[[ Data provided, beginning ]]

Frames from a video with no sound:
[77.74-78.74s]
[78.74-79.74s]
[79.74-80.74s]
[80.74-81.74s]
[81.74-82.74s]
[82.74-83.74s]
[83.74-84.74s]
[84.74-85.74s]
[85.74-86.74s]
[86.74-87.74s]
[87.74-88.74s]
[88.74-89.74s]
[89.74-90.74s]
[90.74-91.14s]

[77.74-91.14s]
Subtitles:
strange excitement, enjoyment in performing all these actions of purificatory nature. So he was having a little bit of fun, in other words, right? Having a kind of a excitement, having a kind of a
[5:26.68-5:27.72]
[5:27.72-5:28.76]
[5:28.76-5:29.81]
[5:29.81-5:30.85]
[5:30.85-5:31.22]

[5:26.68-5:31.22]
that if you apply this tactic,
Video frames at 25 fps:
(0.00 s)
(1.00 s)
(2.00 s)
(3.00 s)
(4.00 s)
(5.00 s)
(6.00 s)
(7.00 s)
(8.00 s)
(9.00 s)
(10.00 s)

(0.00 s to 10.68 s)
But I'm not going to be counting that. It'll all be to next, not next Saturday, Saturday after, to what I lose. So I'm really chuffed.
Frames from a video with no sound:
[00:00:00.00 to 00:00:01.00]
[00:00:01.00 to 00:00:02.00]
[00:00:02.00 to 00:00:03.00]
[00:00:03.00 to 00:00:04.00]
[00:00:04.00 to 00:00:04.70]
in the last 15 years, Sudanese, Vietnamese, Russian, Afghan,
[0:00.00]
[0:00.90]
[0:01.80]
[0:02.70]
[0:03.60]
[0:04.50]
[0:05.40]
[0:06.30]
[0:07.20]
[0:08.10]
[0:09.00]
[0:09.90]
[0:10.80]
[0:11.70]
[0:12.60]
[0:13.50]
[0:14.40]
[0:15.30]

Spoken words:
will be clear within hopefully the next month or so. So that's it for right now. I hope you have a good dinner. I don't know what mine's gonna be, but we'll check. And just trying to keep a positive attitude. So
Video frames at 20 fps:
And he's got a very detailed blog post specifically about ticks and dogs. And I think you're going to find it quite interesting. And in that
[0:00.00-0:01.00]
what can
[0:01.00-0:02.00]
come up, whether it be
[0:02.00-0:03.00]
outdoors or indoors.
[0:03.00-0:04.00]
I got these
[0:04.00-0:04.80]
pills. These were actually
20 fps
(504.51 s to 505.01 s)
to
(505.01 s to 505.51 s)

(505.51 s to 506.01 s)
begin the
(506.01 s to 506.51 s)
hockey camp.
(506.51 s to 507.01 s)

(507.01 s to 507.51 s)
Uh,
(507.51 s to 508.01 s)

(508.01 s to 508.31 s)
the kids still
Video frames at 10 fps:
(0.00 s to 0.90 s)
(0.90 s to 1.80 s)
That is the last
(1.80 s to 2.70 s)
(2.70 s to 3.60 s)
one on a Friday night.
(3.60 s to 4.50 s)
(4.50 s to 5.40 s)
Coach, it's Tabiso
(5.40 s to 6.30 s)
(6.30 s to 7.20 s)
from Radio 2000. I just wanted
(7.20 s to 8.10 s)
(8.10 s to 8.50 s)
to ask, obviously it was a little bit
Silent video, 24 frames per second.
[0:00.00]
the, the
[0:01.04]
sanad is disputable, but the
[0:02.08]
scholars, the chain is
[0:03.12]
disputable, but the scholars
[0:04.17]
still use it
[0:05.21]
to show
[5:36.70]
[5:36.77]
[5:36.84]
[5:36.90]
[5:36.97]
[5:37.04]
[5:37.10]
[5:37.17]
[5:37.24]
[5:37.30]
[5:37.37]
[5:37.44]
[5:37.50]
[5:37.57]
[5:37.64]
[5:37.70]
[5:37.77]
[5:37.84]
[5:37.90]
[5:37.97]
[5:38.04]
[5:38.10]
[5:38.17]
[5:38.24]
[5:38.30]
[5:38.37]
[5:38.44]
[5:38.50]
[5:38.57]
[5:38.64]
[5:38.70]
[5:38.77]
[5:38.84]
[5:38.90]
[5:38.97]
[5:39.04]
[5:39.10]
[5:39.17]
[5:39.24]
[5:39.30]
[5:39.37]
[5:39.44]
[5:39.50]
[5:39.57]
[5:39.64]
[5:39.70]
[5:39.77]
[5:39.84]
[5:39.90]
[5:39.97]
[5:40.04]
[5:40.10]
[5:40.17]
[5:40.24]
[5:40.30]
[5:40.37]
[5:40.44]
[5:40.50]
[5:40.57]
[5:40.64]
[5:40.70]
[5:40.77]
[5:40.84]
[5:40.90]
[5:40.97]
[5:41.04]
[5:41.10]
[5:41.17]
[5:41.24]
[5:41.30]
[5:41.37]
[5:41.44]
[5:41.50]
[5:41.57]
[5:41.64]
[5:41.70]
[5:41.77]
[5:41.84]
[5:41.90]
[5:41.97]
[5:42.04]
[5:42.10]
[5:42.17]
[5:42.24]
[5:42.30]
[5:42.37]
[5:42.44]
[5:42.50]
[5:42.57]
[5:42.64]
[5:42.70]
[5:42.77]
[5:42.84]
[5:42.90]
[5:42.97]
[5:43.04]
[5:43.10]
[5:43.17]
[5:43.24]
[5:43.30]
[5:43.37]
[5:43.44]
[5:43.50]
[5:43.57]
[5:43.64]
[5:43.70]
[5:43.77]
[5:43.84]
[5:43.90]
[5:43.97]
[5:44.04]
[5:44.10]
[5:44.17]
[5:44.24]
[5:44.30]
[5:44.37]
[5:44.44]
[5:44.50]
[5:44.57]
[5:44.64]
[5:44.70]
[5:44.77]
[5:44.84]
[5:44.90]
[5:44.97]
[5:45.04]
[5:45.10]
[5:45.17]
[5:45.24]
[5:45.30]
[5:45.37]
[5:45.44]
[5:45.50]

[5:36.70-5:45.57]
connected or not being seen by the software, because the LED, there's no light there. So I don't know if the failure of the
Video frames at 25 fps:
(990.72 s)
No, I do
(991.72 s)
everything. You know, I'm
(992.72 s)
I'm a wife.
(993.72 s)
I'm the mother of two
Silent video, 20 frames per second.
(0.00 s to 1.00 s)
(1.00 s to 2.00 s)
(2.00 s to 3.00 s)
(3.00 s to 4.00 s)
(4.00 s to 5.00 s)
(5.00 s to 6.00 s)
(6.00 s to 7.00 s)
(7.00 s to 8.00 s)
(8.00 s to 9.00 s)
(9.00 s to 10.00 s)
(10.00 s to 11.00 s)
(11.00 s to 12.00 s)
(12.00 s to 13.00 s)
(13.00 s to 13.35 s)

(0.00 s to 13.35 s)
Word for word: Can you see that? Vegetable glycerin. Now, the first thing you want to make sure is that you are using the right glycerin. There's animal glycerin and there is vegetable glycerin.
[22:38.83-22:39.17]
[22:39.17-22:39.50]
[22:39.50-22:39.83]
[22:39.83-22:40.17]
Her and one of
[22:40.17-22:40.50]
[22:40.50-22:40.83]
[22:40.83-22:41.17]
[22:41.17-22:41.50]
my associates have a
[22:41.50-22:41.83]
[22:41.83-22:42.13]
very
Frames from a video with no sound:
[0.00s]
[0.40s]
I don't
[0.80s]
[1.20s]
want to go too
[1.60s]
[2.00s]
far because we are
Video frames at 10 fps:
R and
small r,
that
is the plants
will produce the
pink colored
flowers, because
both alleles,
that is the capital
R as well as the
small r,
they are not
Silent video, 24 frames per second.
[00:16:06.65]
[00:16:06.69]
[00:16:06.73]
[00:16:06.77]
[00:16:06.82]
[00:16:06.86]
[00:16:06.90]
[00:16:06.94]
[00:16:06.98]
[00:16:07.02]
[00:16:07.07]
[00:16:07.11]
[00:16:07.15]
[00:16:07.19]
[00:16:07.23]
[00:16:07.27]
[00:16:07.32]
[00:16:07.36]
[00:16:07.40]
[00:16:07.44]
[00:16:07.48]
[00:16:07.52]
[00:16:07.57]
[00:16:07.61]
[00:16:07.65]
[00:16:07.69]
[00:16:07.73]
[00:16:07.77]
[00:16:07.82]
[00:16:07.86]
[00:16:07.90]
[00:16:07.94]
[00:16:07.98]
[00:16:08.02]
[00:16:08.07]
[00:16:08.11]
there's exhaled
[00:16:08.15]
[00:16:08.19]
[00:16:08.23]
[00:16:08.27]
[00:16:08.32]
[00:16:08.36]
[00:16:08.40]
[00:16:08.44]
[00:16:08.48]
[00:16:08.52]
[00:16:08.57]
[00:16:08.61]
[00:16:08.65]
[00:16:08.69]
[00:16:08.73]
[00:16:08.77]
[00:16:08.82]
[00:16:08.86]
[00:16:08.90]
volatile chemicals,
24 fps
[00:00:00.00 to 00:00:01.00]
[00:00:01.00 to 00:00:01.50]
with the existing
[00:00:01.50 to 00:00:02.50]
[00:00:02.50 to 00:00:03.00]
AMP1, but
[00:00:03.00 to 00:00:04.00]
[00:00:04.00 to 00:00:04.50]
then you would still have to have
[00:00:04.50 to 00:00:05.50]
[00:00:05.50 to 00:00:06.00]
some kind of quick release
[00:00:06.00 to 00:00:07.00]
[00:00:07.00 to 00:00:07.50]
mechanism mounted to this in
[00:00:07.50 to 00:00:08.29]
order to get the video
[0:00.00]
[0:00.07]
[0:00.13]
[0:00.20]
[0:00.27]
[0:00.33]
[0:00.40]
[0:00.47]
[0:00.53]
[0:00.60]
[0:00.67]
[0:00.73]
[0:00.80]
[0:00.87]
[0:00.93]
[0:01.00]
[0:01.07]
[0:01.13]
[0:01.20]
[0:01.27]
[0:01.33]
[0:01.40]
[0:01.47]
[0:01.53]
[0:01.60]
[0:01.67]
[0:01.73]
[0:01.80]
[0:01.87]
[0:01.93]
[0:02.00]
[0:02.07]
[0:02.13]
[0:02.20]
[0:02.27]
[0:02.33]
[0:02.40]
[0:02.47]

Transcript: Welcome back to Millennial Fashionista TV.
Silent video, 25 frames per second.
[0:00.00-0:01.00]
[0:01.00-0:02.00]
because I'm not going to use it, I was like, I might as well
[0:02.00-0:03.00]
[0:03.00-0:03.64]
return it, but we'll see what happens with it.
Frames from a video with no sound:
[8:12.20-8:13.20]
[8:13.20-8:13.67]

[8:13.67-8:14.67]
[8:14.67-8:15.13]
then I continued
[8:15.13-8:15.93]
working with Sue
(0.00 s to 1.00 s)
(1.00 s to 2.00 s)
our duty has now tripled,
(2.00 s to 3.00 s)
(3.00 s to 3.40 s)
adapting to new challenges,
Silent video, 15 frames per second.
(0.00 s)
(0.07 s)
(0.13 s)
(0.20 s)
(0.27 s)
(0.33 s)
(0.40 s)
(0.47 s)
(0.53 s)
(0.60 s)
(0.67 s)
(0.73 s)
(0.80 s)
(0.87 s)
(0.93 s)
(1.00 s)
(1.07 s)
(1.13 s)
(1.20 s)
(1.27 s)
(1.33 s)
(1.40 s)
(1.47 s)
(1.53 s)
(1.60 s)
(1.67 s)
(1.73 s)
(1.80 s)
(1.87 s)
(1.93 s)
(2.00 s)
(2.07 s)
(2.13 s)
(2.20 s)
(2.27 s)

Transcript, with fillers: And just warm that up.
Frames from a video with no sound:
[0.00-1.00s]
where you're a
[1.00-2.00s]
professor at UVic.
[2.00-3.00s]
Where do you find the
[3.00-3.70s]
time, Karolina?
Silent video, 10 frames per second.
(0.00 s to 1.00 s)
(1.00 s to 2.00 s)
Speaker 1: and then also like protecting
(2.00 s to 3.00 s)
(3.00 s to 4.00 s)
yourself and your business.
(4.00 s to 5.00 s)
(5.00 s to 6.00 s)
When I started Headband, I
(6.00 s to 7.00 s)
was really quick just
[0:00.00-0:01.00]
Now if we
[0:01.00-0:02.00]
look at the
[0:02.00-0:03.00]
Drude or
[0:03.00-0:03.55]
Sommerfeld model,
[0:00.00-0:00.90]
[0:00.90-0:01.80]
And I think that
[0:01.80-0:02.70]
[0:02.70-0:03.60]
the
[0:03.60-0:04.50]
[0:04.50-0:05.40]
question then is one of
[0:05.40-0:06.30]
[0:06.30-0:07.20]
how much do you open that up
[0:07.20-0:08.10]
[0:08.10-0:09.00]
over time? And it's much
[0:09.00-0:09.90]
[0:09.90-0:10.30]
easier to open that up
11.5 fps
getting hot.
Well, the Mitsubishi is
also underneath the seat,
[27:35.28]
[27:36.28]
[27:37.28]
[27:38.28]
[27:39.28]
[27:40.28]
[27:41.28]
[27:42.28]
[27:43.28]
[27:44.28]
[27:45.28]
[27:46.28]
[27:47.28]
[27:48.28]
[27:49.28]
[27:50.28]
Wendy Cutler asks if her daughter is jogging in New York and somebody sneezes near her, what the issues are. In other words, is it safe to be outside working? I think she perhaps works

[[ Data provided, end ]]

=== Exercise ===
How many lines of the material above contain the string "Transcript"? Answer with the number only.

=== Written answer ===
2